Aaron Valdes

No. 32 – Astros de Jalisco
- Position: Shooting guard / small forward
- League: LNBP

Personal information
- Born: June 15, 1993 (age 33) Whittier, California
- Listed height: 6 ft 5 in (1.96 m)
- Listed weight: 209 lb (95 kg)

Career information
- High school: La Serna (Whittier, California); La Jolla Prep (La Jolla, California);
- College: Hawaii (2013–2016)
- NBA draft: 2016: undrafted
- Playing career: 2016–present

Career history
- 2016–2019: Soles de Mexicali
- 2019–2020: Leñadores de Durango
- 2020–2021: Maccabi Haifa B.C.
- 2021–2022: Plateros de Fresnillo
- 2022–present: Astros de Jalisco

Career highlights
- Second-team All-Big West (2016);

= Aaron Valdes =

American basketball player (born 1993)

Aaron Valdes (born June 15, 1993) is an American professional basketball player for Astros de Jalisco of the Liga Nacional de Baloncesto Profesional. He plays the guard and forward positions.

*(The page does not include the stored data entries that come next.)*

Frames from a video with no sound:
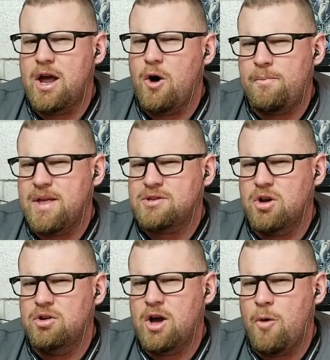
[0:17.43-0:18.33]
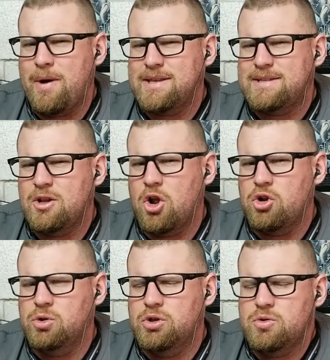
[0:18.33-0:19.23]
I hope that's on. I hope I can see it on
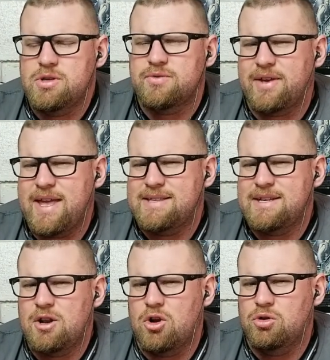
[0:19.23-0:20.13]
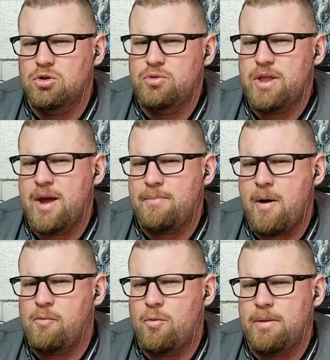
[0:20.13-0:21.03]
Hulu because if I can't see it on Hulu, then I
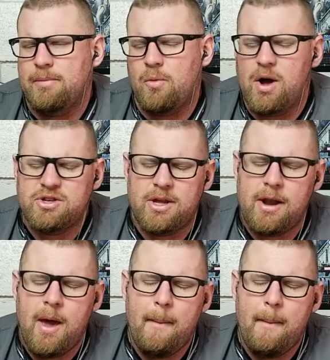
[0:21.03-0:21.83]
probably won't be able to watch it.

==Early life and high school career==
Valdes was born in Whittier, California and attended La Serna High School ('11). He played basketball for the school, and as a junior averaging 18.7 points and 12.8 rebounds per game. He was named league MVP and first-team all-area. As a senior, he averaged 19.6 points and 13.6 rebounds per game, and was named first-team all-league. He also played water polo, and in 2009 was named league MVP and first-team all-area, while in 2010 he was named All-America, Del Rio League MVP, and California Interscholastic Federation player of the year.

He attended La Jolla Prep in 2011–12, and played basketball averaging 19.2 points, 6.8 rebounds, and three steals per game.

==College career==
Valdes attended the University of Hawaii. At the start of his college career, he had a 41-inch vertical leap. Playing for the basketball team as a sophomore in 2014–15, he averaged 1.7 steals per game (third in the Big West), and 13.7 points per game (10th in the league), and was seventh in two-point field goal percentage (.516). He was named Big West Conference honorable mention. As a junior in 2015–16 he scored 14.1 points per game (eighth in the league) and blocked 0.7 shots per game (ninth in the league), and was fifth in two-point field goal percentage (.581). He was named second-team all-Big West. He turned pro after his junior year.

==Professional career==
On August 9, 2020, Valdes signed with Maccabi Haifa of the Israeli Basketball Premier League. He averaged 2.8 points and 1.5 rebounds per game in four games before leaving the team in November. On August 10, 2021, Valdes signed with the Plateros de Fresnillo of the Liga Nacional de Baloncesto Profesional.